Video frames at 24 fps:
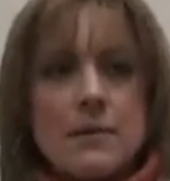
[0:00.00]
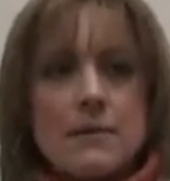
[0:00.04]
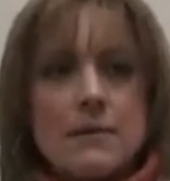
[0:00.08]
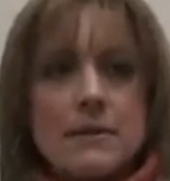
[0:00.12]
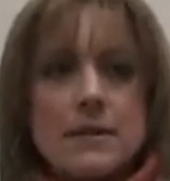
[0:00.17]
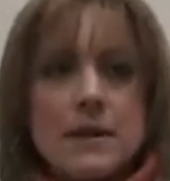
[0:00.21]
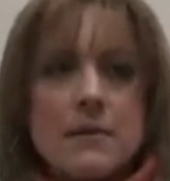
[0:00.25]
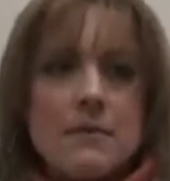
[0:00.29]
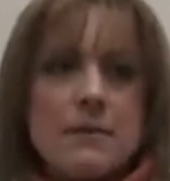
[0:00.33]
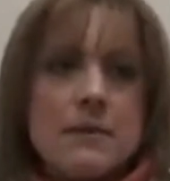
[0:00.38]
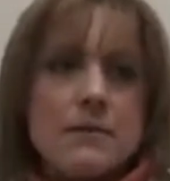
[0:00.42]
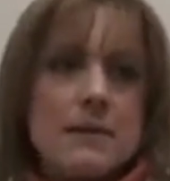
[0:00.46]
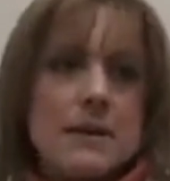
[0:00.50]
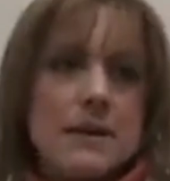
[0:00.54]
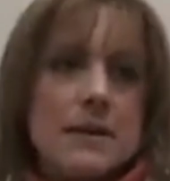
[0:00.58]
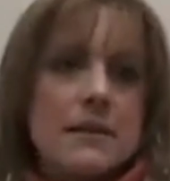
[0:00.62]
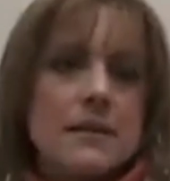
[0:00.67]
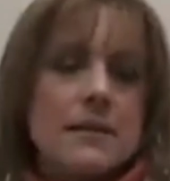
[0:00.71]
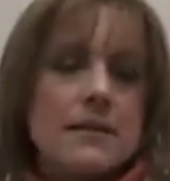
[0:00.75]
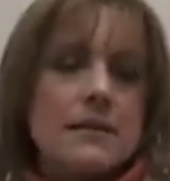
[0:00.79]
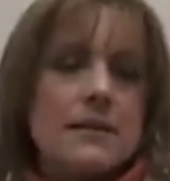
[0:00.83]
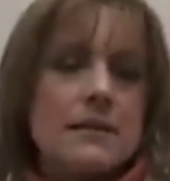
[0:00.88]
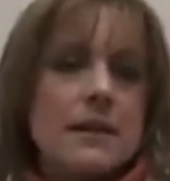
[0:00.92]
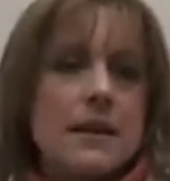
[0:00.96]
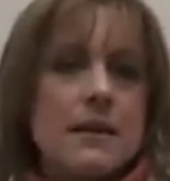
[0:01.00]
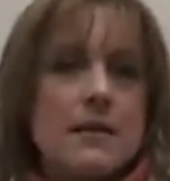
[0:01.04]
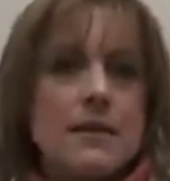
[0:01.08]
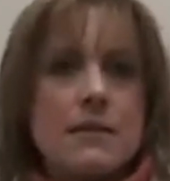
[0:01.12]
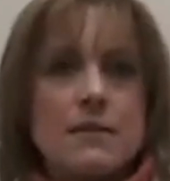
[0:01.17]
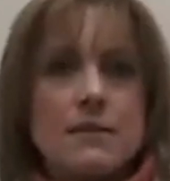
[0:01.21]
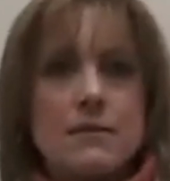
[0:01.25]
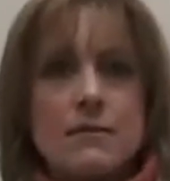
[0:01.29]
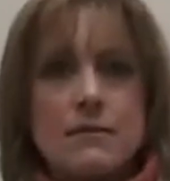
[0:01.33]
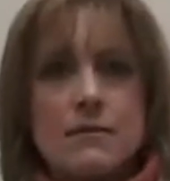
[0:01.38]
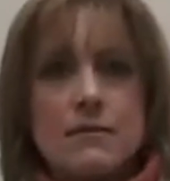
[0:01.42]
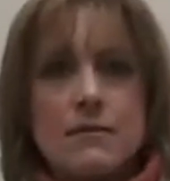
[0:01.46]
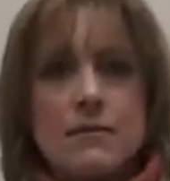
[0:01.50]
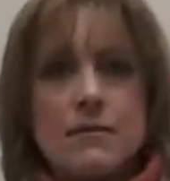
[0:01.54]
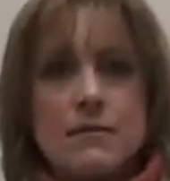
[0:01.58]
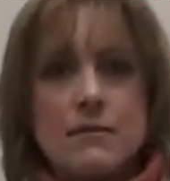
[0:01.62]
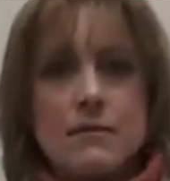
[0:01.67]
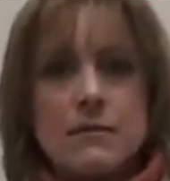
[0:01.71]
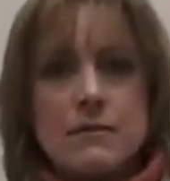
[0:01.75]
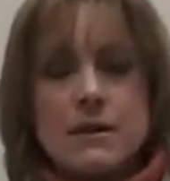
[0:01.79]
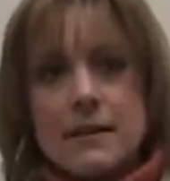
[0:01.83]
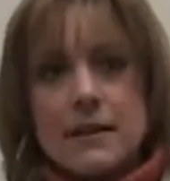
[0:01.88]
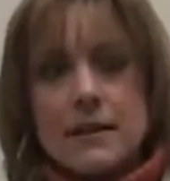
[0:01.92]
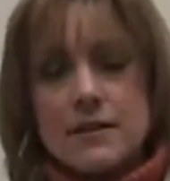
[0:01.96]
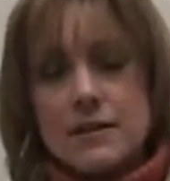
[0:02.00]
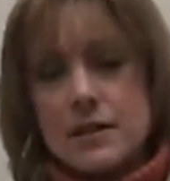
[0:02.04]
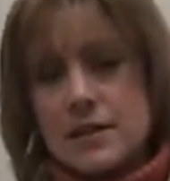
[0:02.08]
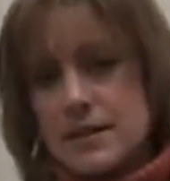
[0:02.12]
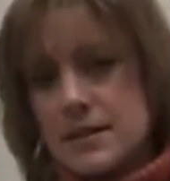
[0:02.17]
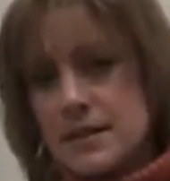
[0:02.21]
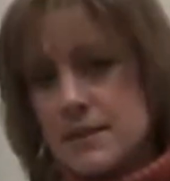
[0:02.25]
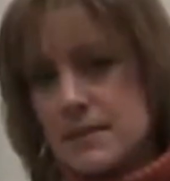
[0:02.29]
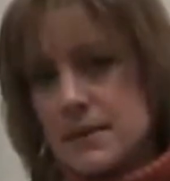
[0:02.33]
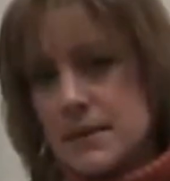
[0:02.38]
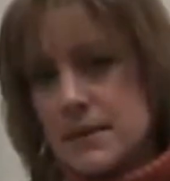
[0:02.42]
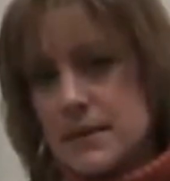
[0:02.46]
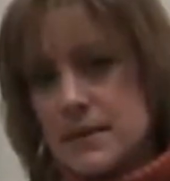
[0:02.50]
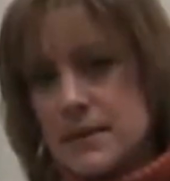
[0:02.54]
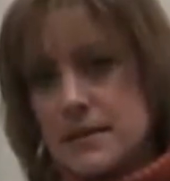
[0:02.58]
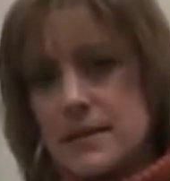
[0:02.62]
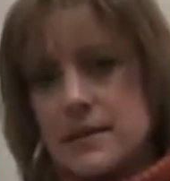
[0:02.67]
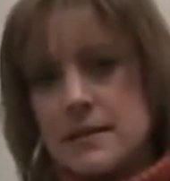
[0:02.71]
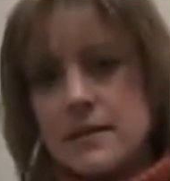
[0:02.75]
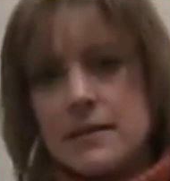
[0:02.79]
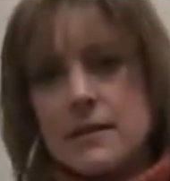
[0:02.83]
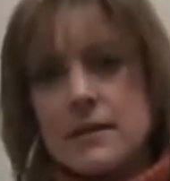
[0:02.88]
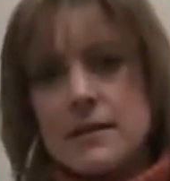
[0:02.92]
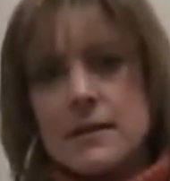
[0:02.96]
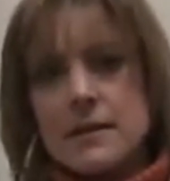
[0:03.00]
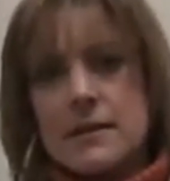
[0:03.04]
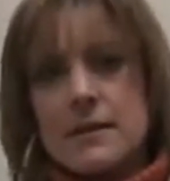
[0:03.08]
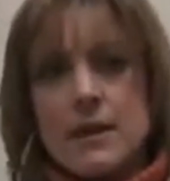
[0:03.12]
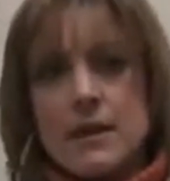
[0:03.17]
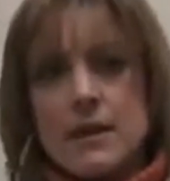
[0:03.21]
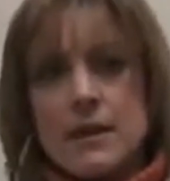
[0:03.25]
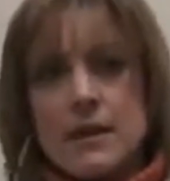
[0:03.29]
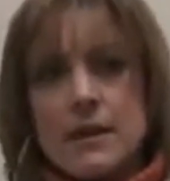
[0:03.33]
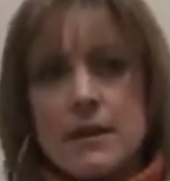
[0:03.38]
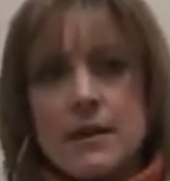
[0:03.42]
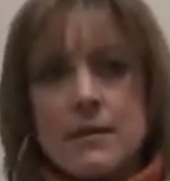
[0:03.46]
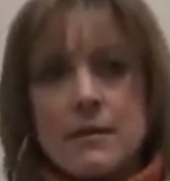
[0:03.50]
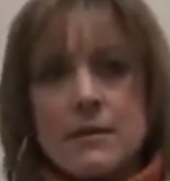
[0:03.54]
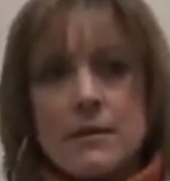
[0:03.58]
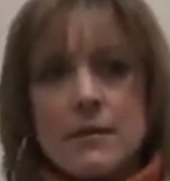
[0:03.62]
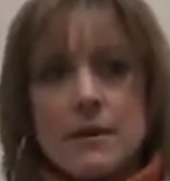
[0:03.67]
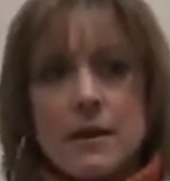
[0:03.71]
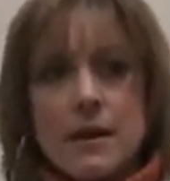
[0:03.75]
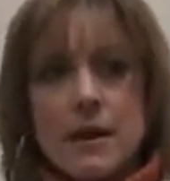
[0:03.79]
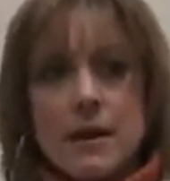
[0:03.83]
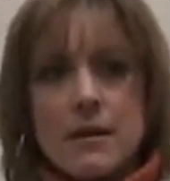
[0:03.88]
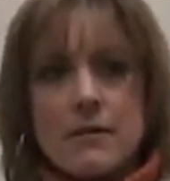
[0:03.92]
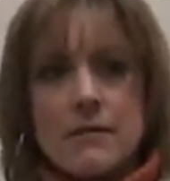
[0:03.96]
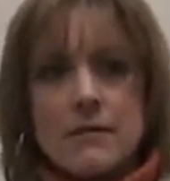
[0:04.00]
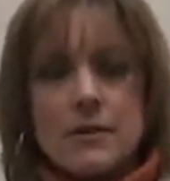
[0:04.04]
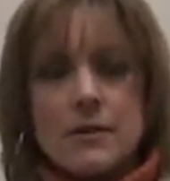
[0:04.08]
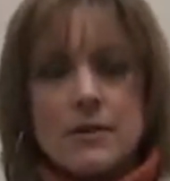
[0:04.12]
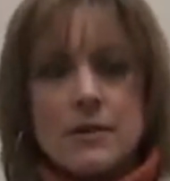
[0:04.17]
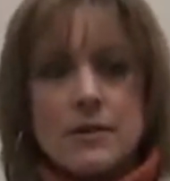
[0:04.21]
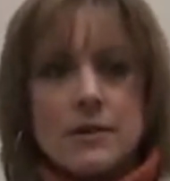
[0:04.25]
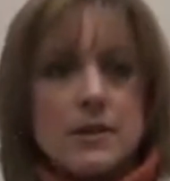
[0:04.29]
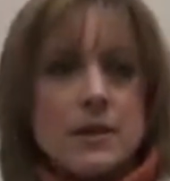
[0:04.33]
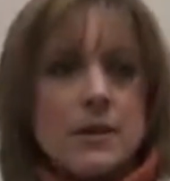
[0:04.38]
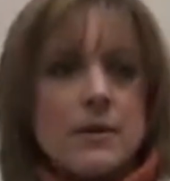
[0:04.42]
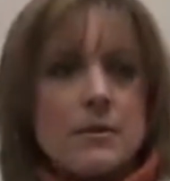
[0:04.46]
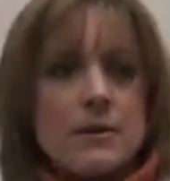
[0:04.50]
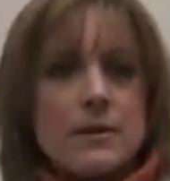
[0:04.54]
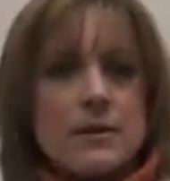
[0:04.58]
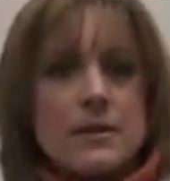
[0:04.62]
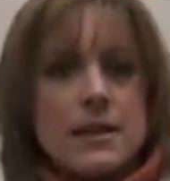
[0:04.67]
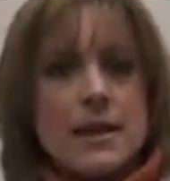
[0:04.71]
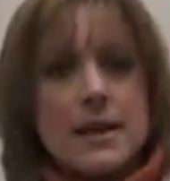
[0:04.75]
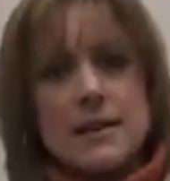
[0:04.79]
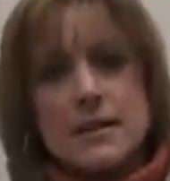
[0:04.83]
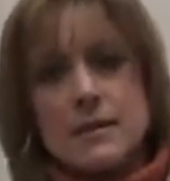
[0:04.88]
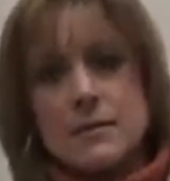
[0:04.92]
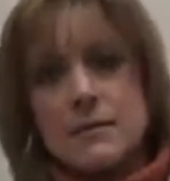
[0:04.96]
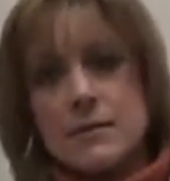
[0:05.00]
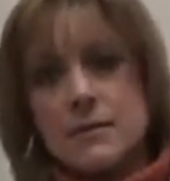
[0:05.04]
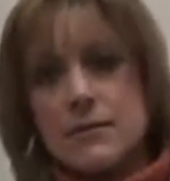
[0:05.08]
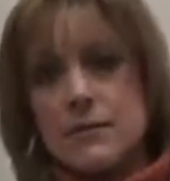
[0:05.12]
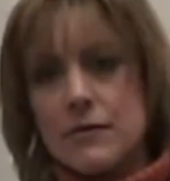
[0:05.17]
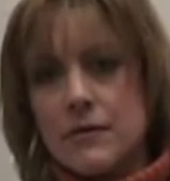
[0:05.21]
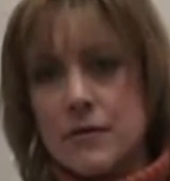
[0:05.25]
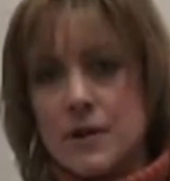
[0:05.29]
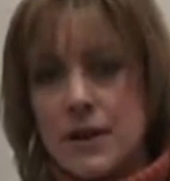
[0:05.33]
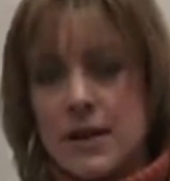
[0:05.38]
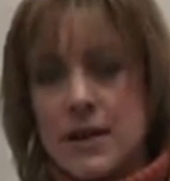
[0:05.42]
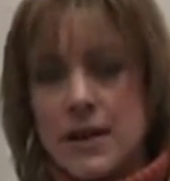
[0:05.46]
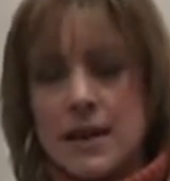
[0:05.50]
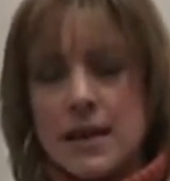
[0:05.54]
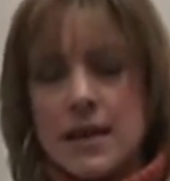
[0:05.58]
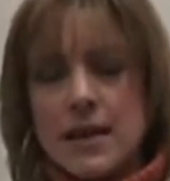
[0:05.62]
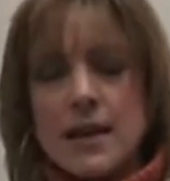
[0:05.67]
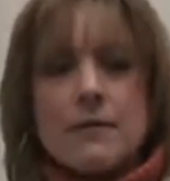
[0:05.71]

supplements and through adjustments, he virtually was eczema free.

========================

TO DO:
Word for word, repeat the lines of data above, omitting every picture.

EXERCISE SOLUTION:
Video frames at 24 fps:
[0:00.00]
[0:00.04]
[0:00.08]
[0:00.12]
[0:00.17]
[0:00.21]
[0:00.25]
[0:00.29]
[0:00.33]
[0:00.38]
[0:00.42]
[0:00.46]
[0:00.50]
[0:00.54]
[0:00.58]
[0:00.62]
[0:00.67]
[0:00.71]
[0:00.75]
[0:00.79]
[0:00.83]
[0:00.88]
[0:00.92]
[0:00.96]
[0:01.00]
[0:01.04]
[0:01.08]
[0:01.12]
[0:01.17]
[0:01.21]
[0:01.25]
[0:01.29]
[0:01.33]
[0:01.38]
[0:01.42]
[0:01.46]
[0:01.50]
[0:01.54]
[0:01.58]
[0:01.62]
[0:01.67]
[0:01.71]
[0:01.75]
[0:01.79]
[0:01.83]
[0:01.88]
[0:01.92]
[0:01.96]
[0:02.00]
[0:02.04]
[0:02.08]
[0:02.12]
[0:02.17]
[0:02.21]
[0:02.25]
[0:02.29]
[0:02.33]
[0:02.38]
[0:02.42]
[0:02.46]
[0:02.50]
[0:02.54]
[0:02.58]
[0:02.62]
[0:02.67]
[0:02.71]
[0:02.75]
[0:02.79]
[0:02.83]
[0:02.88]
[0:02.92]
[0:02.96]
[0:03.00]
[0:03.04]
[0:03.08]
[0:03.12]
[0:03.17]
[0:03.21]
[0:03.25]
[0:03.29]
[0:03.33]
[0:03.38]
[0:03.42]
[0:03.46]
[0:03.50]
[0:03.54]
[0:03.58]
[0:03.62]
[0:03.67]
[0:03.71]
[0:03.75]
[0:03.79]
[0:03.83]
[0:03.88]
[0:03.92]
[0:03.96]
[0:04.00]
[0:04.04]
[0:04.08]
[0:04.12]
[0:04.17]
[0:04.21]
[0:04.25]
[0:04.29]
[0:04.33]
[0:04.38]
[0:04.42]
[0:04.46]
[0:04.50]
[0:04.54]
[0:04.58]
[0:04.62]
[0:04.67]
[0:04.71]
[0:04.75]
[0:04.79]
[0:04.83]
[0:04.88]
[0:04.92]
[0:04.96]
[0:05.00]
[0:05.04]
[0:05.08]
[0:05.12]
[0:05.17]
[0:05.21]
[0:05.25]
[0:05.29]
[0:05.33]
[0:05.38]
[0:05.42]
[0:05.46]
[0:05.50]
[0:05.54]
[0:05.58]
[0:05.62]
[0:05.67]
[0:05.71]

supplements and through adjustments, he virtually was eczema free.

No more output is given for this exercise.